Stored records:
□ □ □ □

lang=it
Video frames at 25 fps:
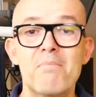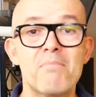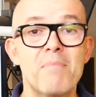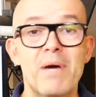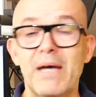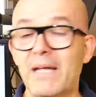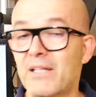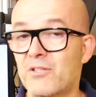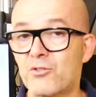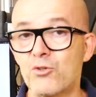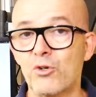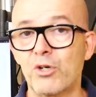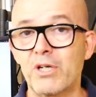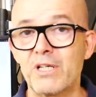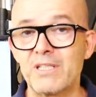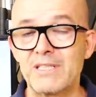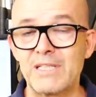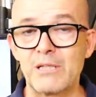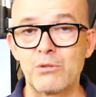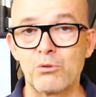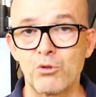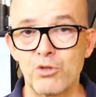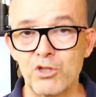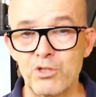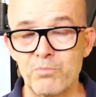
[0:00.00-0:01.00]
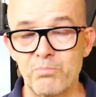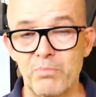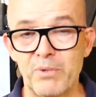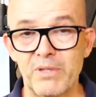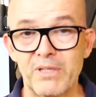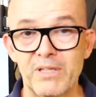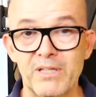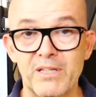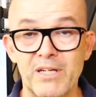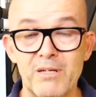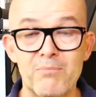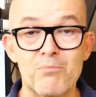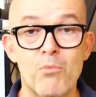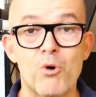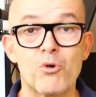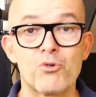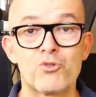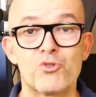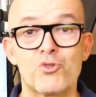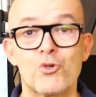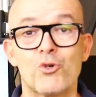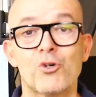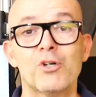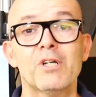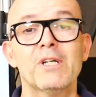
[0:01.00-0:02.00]
e mezzo che è stato ris- eh,
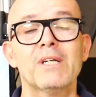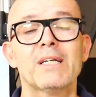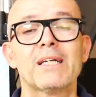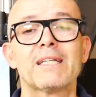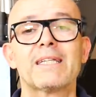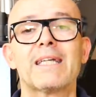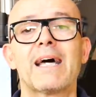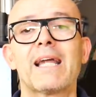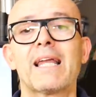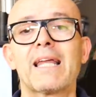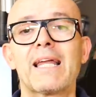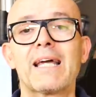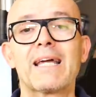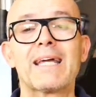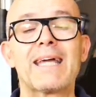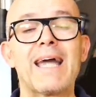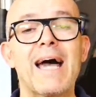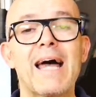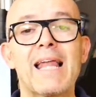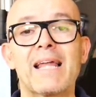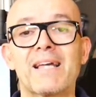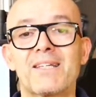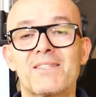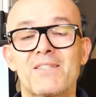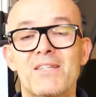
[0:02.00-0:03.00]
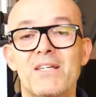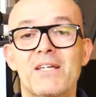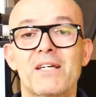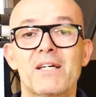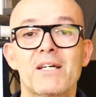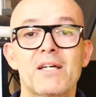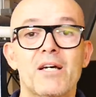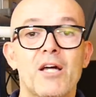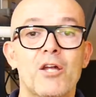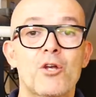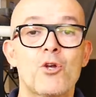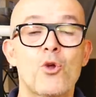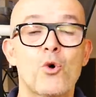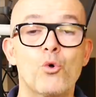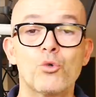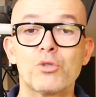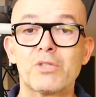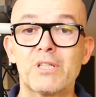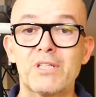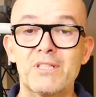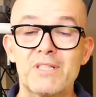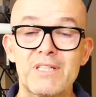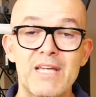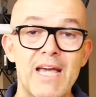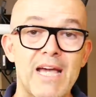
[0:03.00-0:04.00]
rimosso dal Galaxy
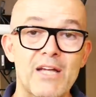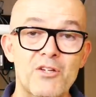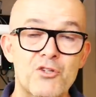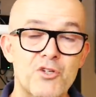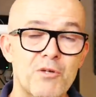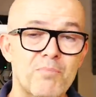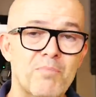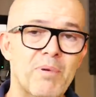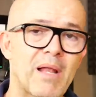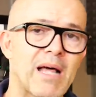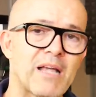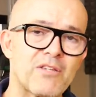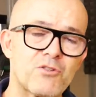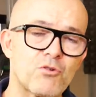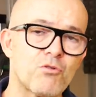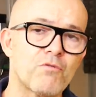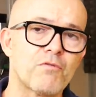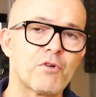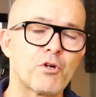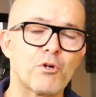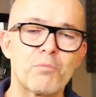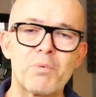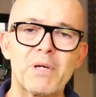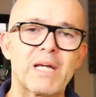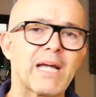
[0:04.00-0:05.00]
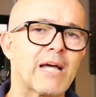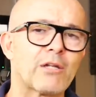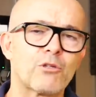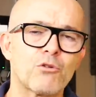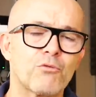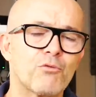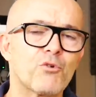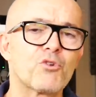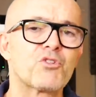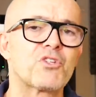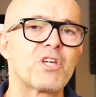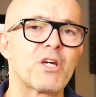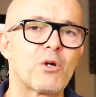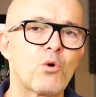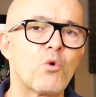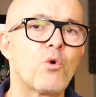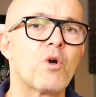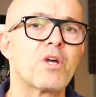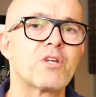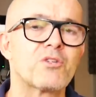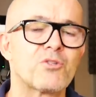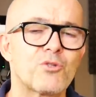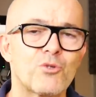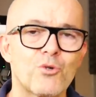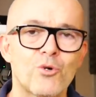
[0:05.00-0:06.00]
Note 10 Plus. Un vero peccato,
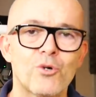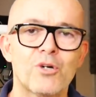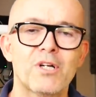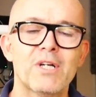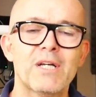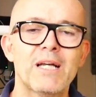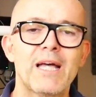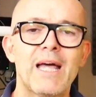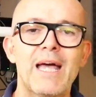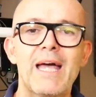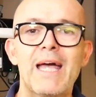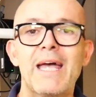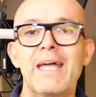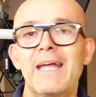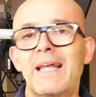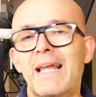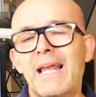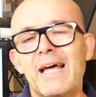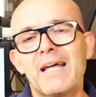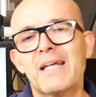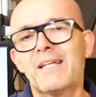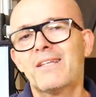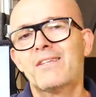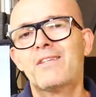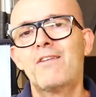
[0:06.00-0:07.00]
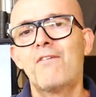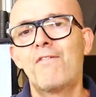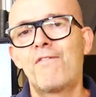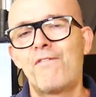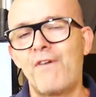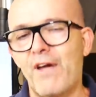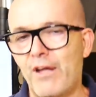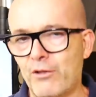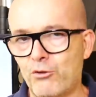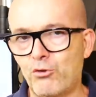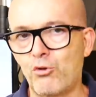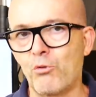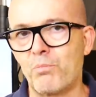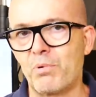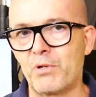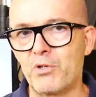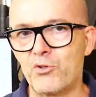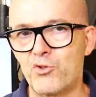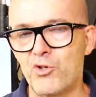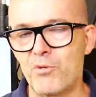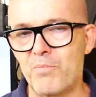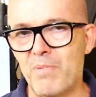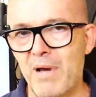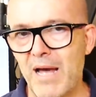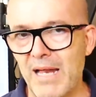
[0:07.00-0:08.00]
forse questo è il
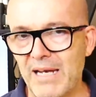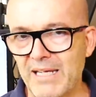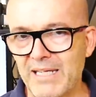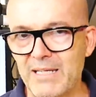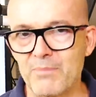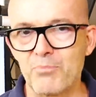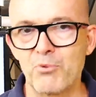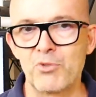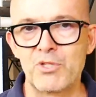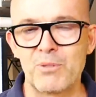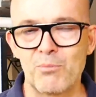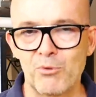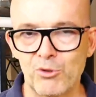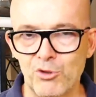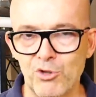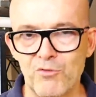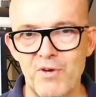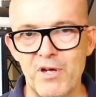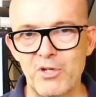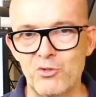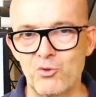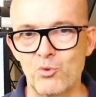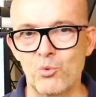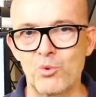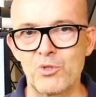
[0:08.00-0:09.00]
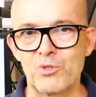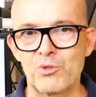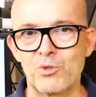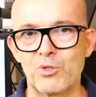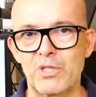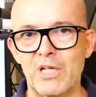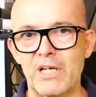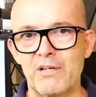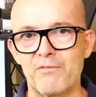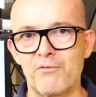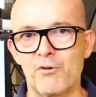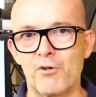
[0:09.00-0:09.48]
difetto principale che possiamo trovare su questo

□ □ □ □

PROBLEM STATEMENT: Print all data above verbatim, except pictures.

WRITTEN RESPONSE:
lang=it
Video frames at 25 fps:
[0:00.00-0:01.00]
[0:01.00-0:02.00]
e mezzo che è stato ris- eh,
[0:02.00-0:03.00]
[0:03.00-0:04.00]
rimosso dal Galaxy
[0:04.00-0:05.00]
[0:05.00-0:06.00]
Note 10 Plus. Un vero peccato,
[0:06.00-0:07.00]
[0:07.00-0:08.00]
forse questo è il
[0:08.00-0:09.00]
[0:09.00-0:09.48]
difetto principale che possiamo trovare su questo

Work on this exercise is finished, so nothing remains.